Le juge de la Cour supérieure souligne plusieurs «carences» du jugement de son confrère de la Cour du Québec Jean-F. Keable, un texte de 111 pages «surstructuré et difficile à suivre» qui arrive à un verdict «déraisonnable», affirme le juge Larouche.

Le juge Larouche reproche, ni plus ni moins, au juge Keable d'avoir voulu faire la leçon au président du Comité de déontologie policière, Me Gilles Mignault, alors qu'il n'avait pas l'expertise nécessaire en matière de déontologie policière.
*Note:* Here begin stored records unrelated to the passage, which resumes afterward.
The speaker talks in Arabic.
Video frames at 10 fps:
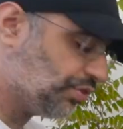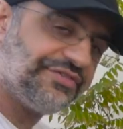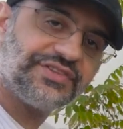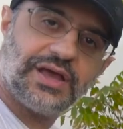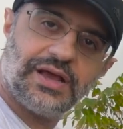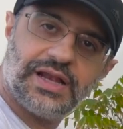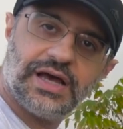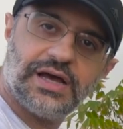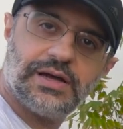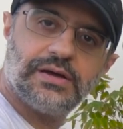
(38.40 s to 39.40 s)
وضبتها
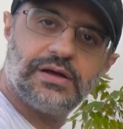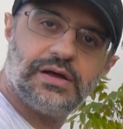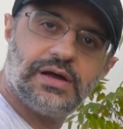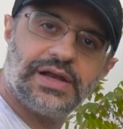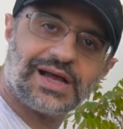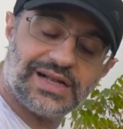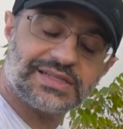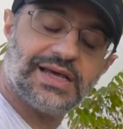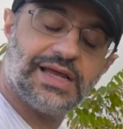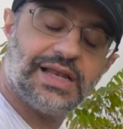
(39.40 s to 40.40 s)
إلى
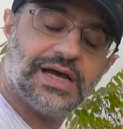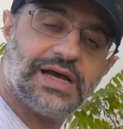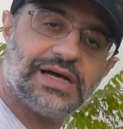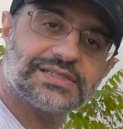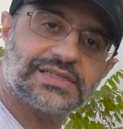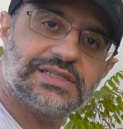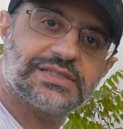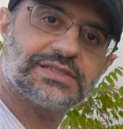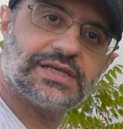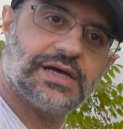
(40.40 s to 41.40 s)
نقلتها إلى
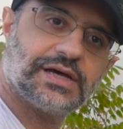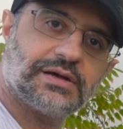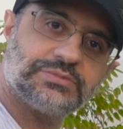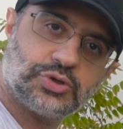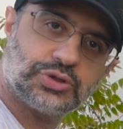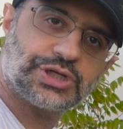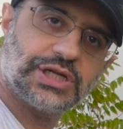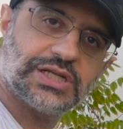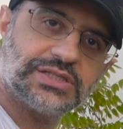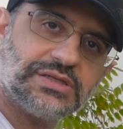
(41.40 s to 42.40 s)
عصيص
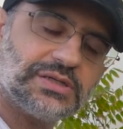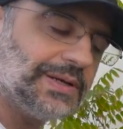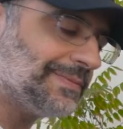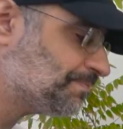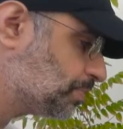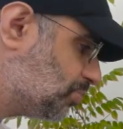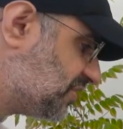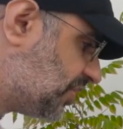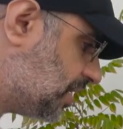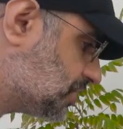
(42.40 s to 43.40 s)
25 آه، لتر
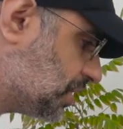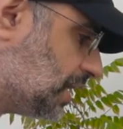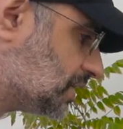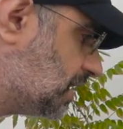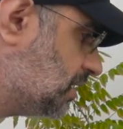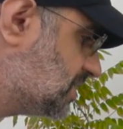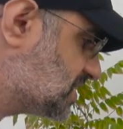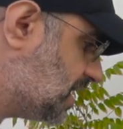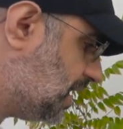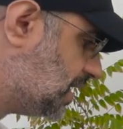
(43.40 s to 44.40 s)
بس علشان أعطيها
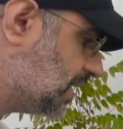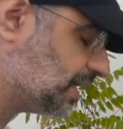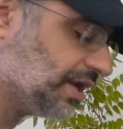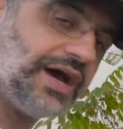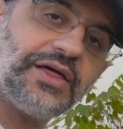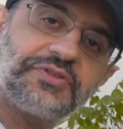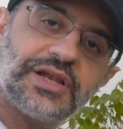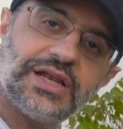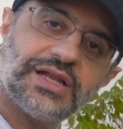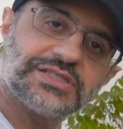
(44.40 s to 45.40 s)
مساحة لأن لاحظت
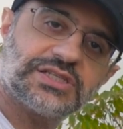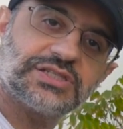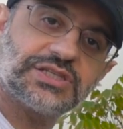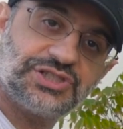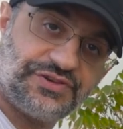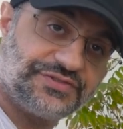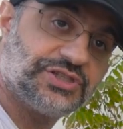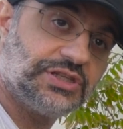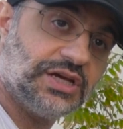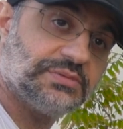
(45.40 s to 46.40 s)
أن العصيص يجف
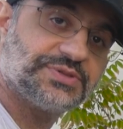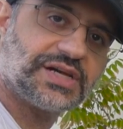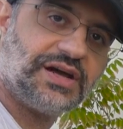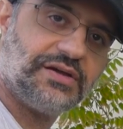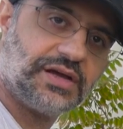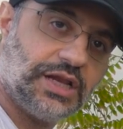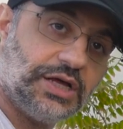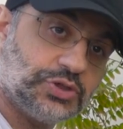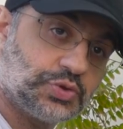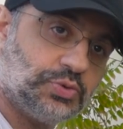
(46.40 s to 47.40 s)
جدا بسرعة
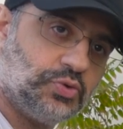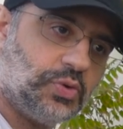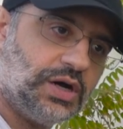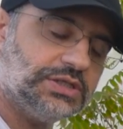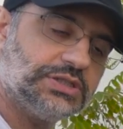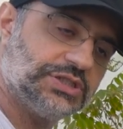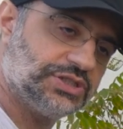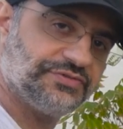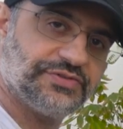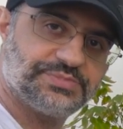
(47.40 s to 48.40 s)
خلال أسبوع واحد
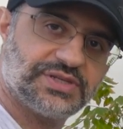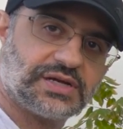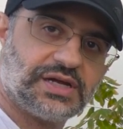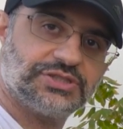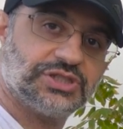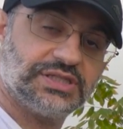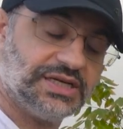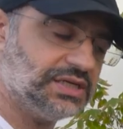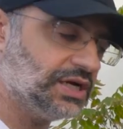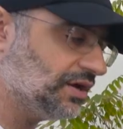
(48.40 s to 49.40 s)
يجف بسرعة
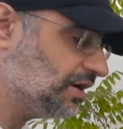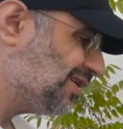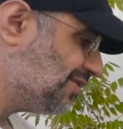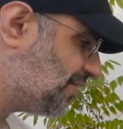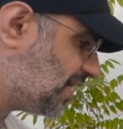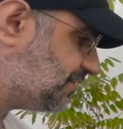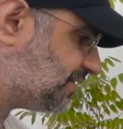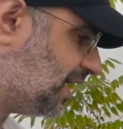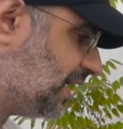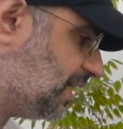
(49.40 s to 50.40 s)
جدا
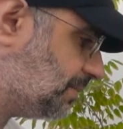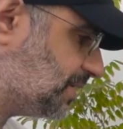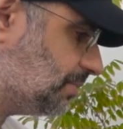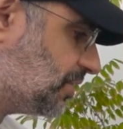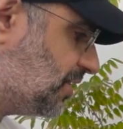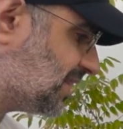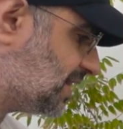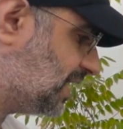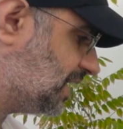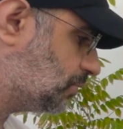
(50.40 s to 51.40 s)
فخفت على النبتة بالذات
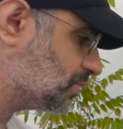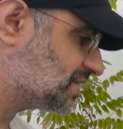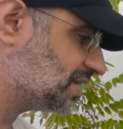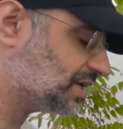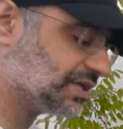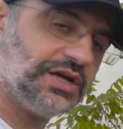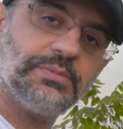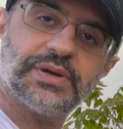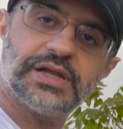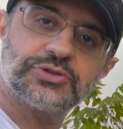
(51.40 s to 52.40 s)
لأن الوستيريا
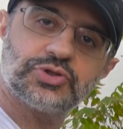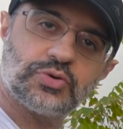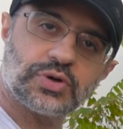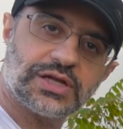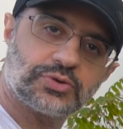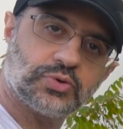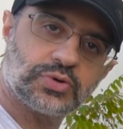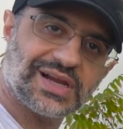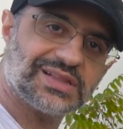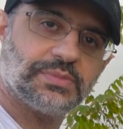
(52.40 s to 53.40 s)
تحب أن جذورها
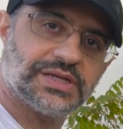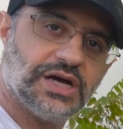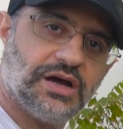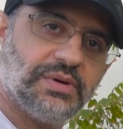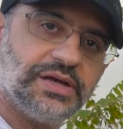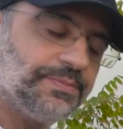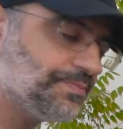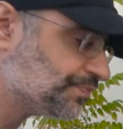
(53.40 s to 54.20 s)
تكون رطبة دائما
«C'est lui (Me Mignault) qui possède l'expertise, ce qui ne s'applique pas à un juge de la Cour du Québec, pas plus qu'à un juge de la Cour supérieure. Il faut signaler que cette expertise commande, de la part des autres décideurs qui ne sont pas spécialisés, la déférence», écrit le juge Larouche.

Cela ne met pas un terme à ce feuilleton judiciaire. La Cour supérieure a ordonné que le dossier soit renvoyé à la Cour du Québec sur la question des sanctions imposées aux deux agents.

De son côté, la Ville de Montréal refuse de commenter la décision tant que le processus judiciaire ne sera pas terminé.